Exercise aim |
Without including any pictures, reproduce the full listing exactly.

===

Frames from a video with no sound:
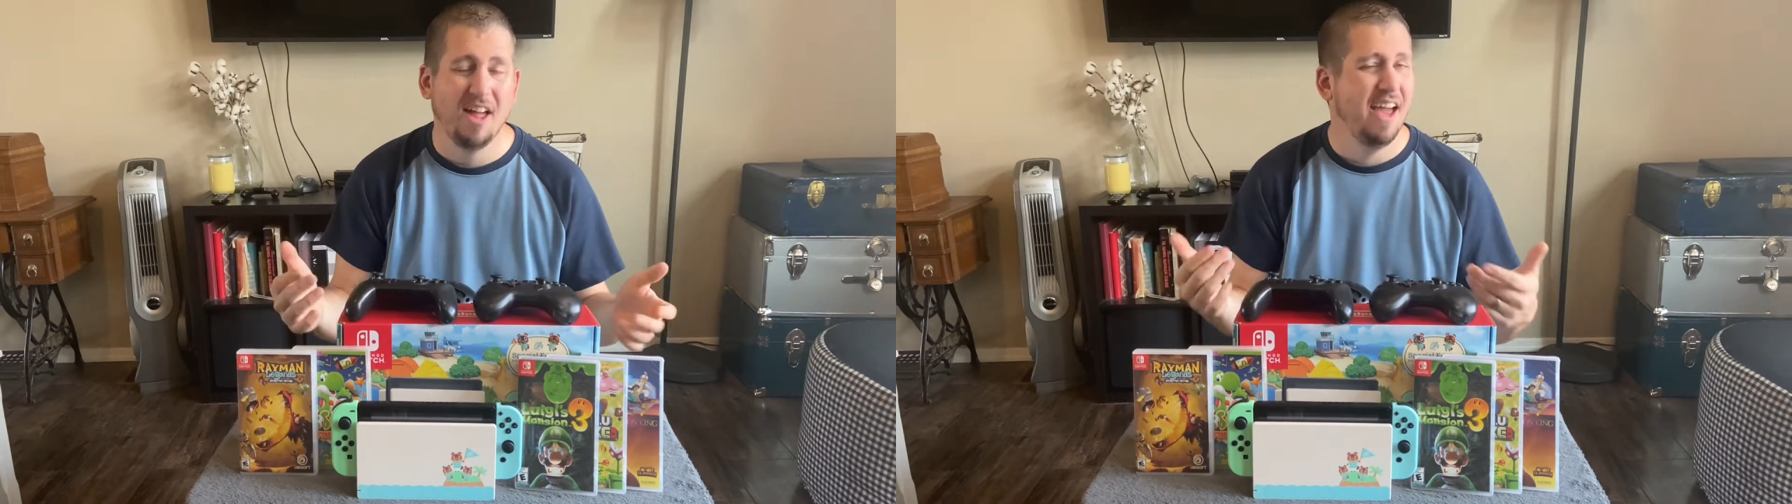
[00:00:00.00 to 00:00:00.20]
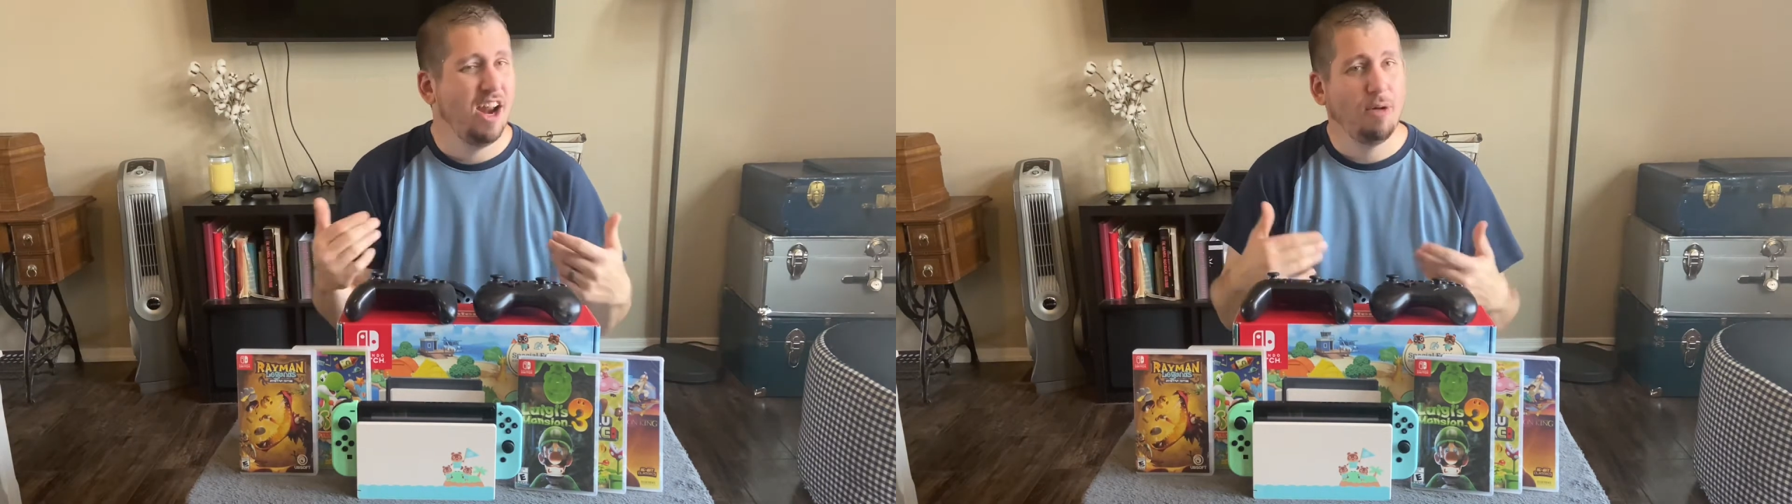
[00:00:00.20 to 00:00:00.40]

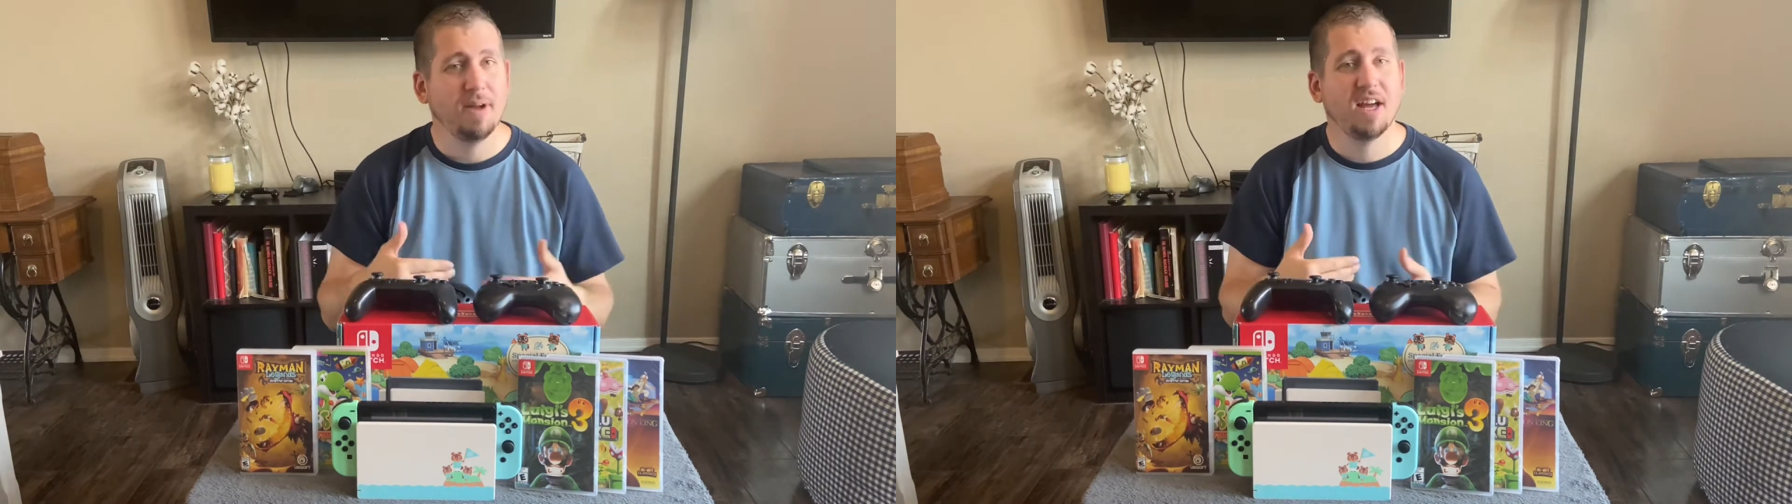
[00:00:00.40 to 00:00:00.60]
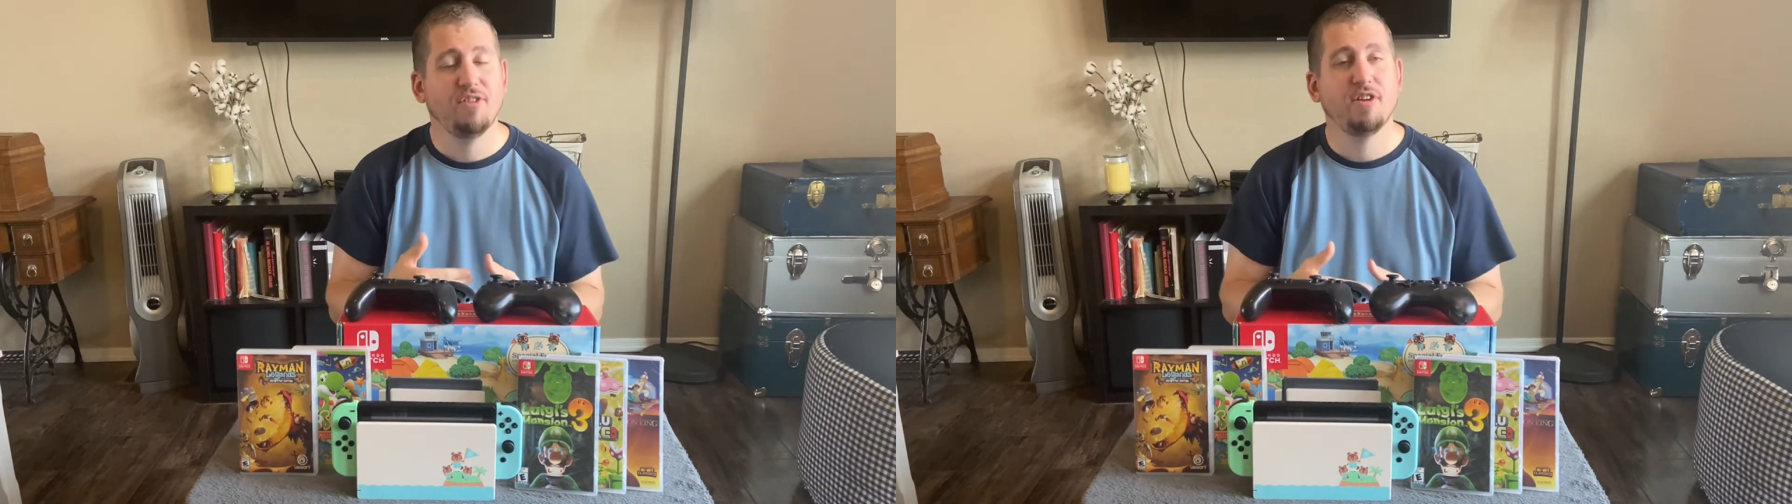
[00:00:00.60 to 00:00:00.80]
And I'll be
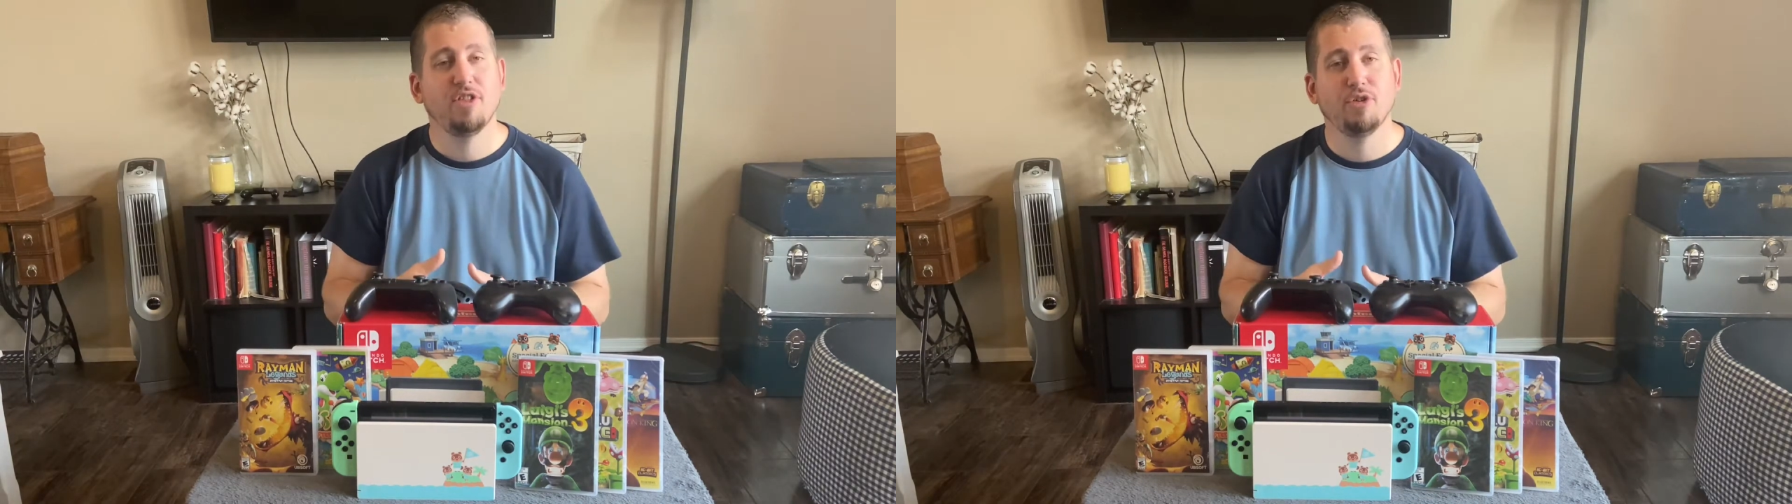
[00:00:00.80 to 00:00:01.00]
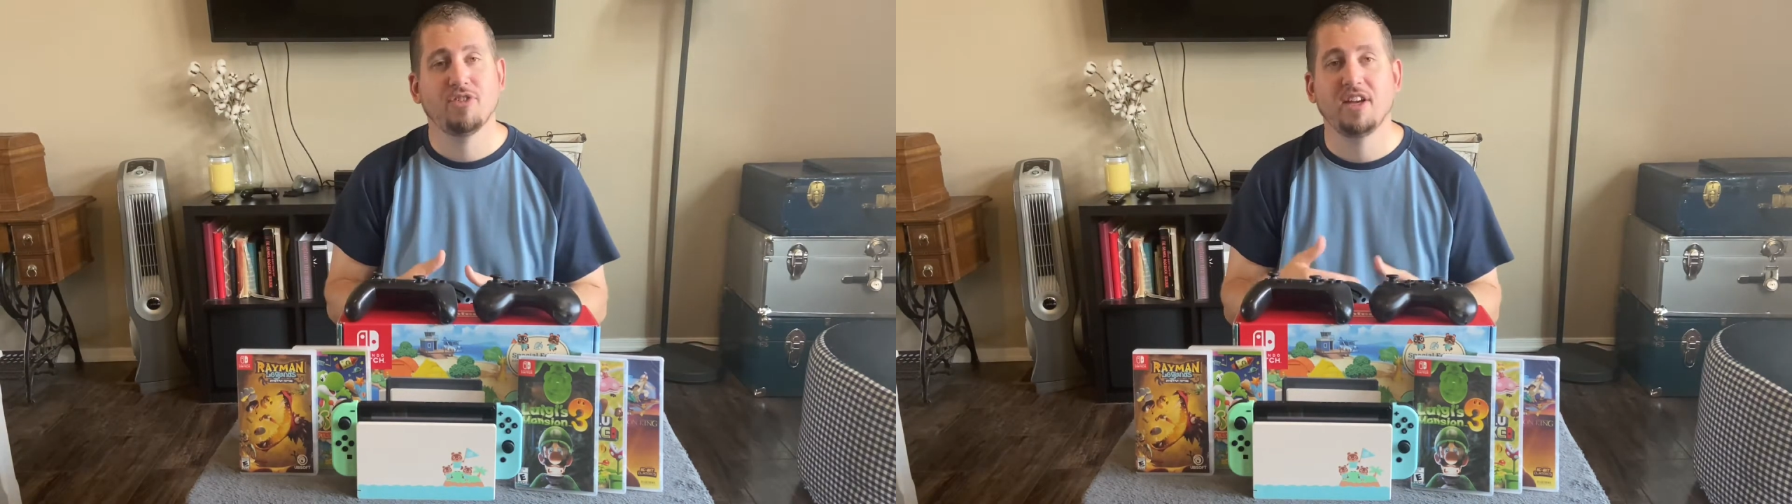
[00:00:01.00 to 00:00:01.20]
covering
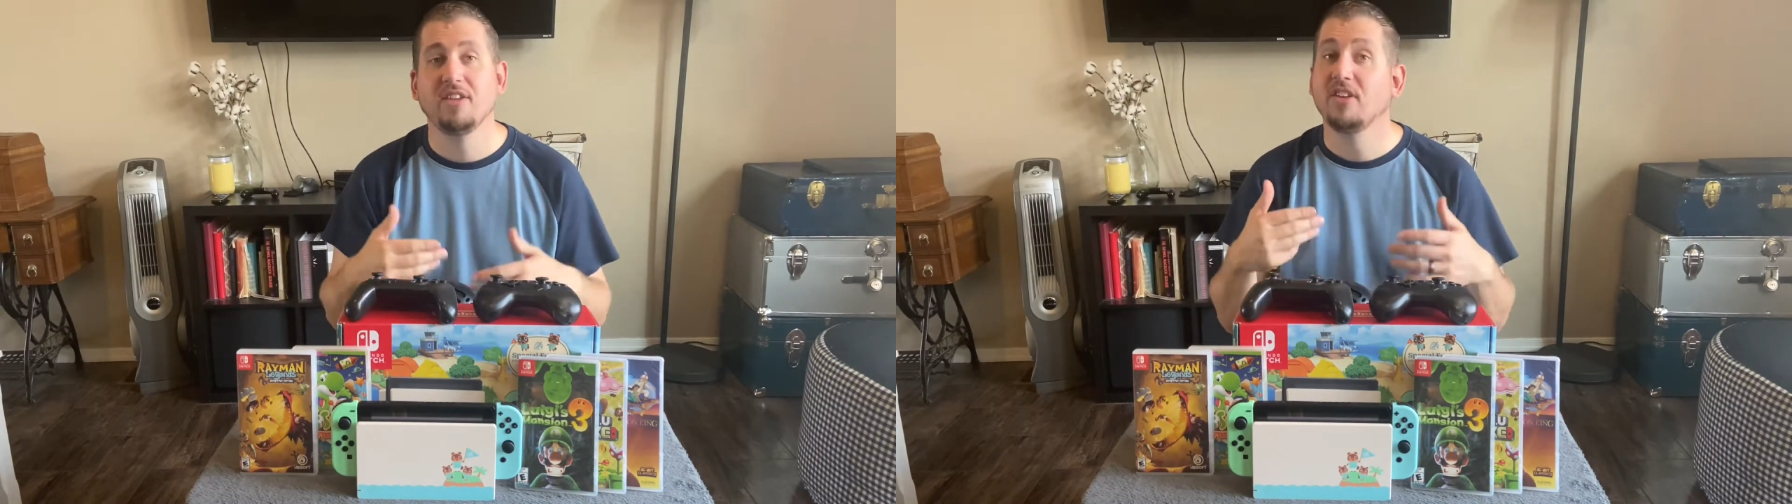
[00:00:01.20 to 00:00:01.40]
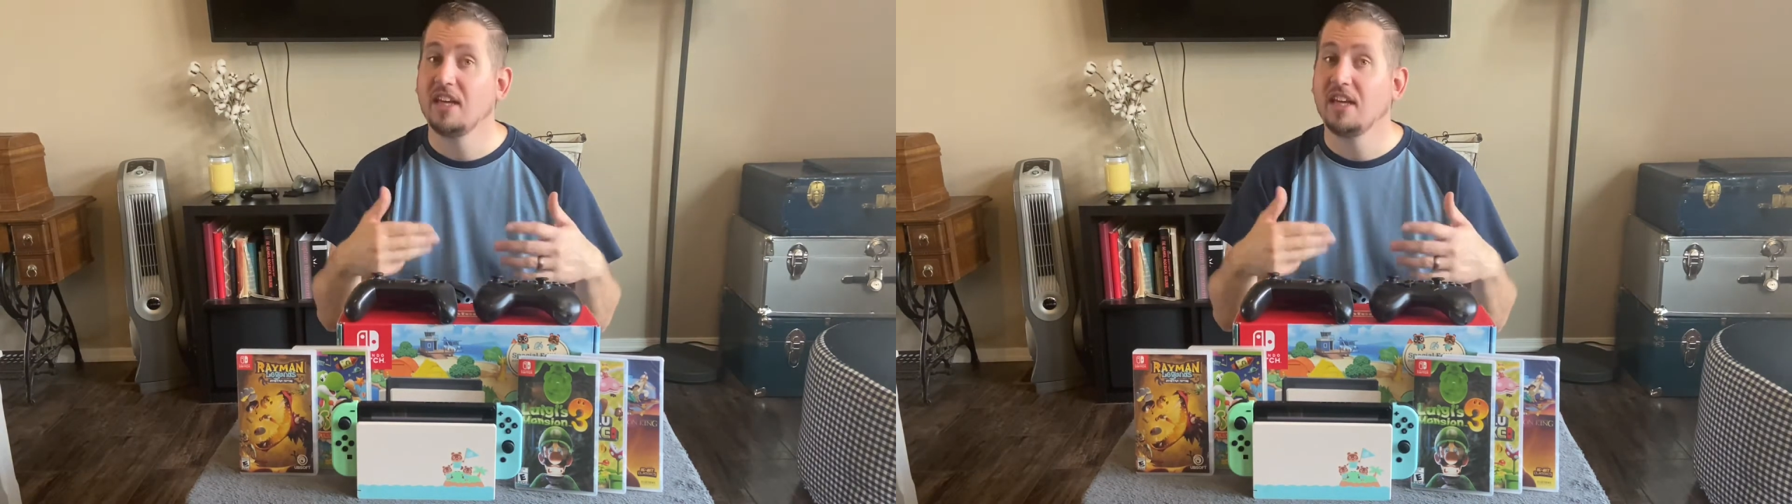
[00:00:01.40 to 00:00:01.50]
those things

===

Answer box |
Frames from a video with no sound:
[00:00:00.00 to 00:00:00.20]
[00:00:00.20 to 00:00:00.40]

[00:00:00.40 to 00:00:00.60]
[00:00:00.60 to 00:00:00.80]
And I'll be
[00:00:00.80 to 00:00:01.00]
[00:00:01.00 to 00:00:01.20]
covering
[00:00:01.20 to 00:00:01.40]
[00:00:01.40 to 00:00:01.50]
those things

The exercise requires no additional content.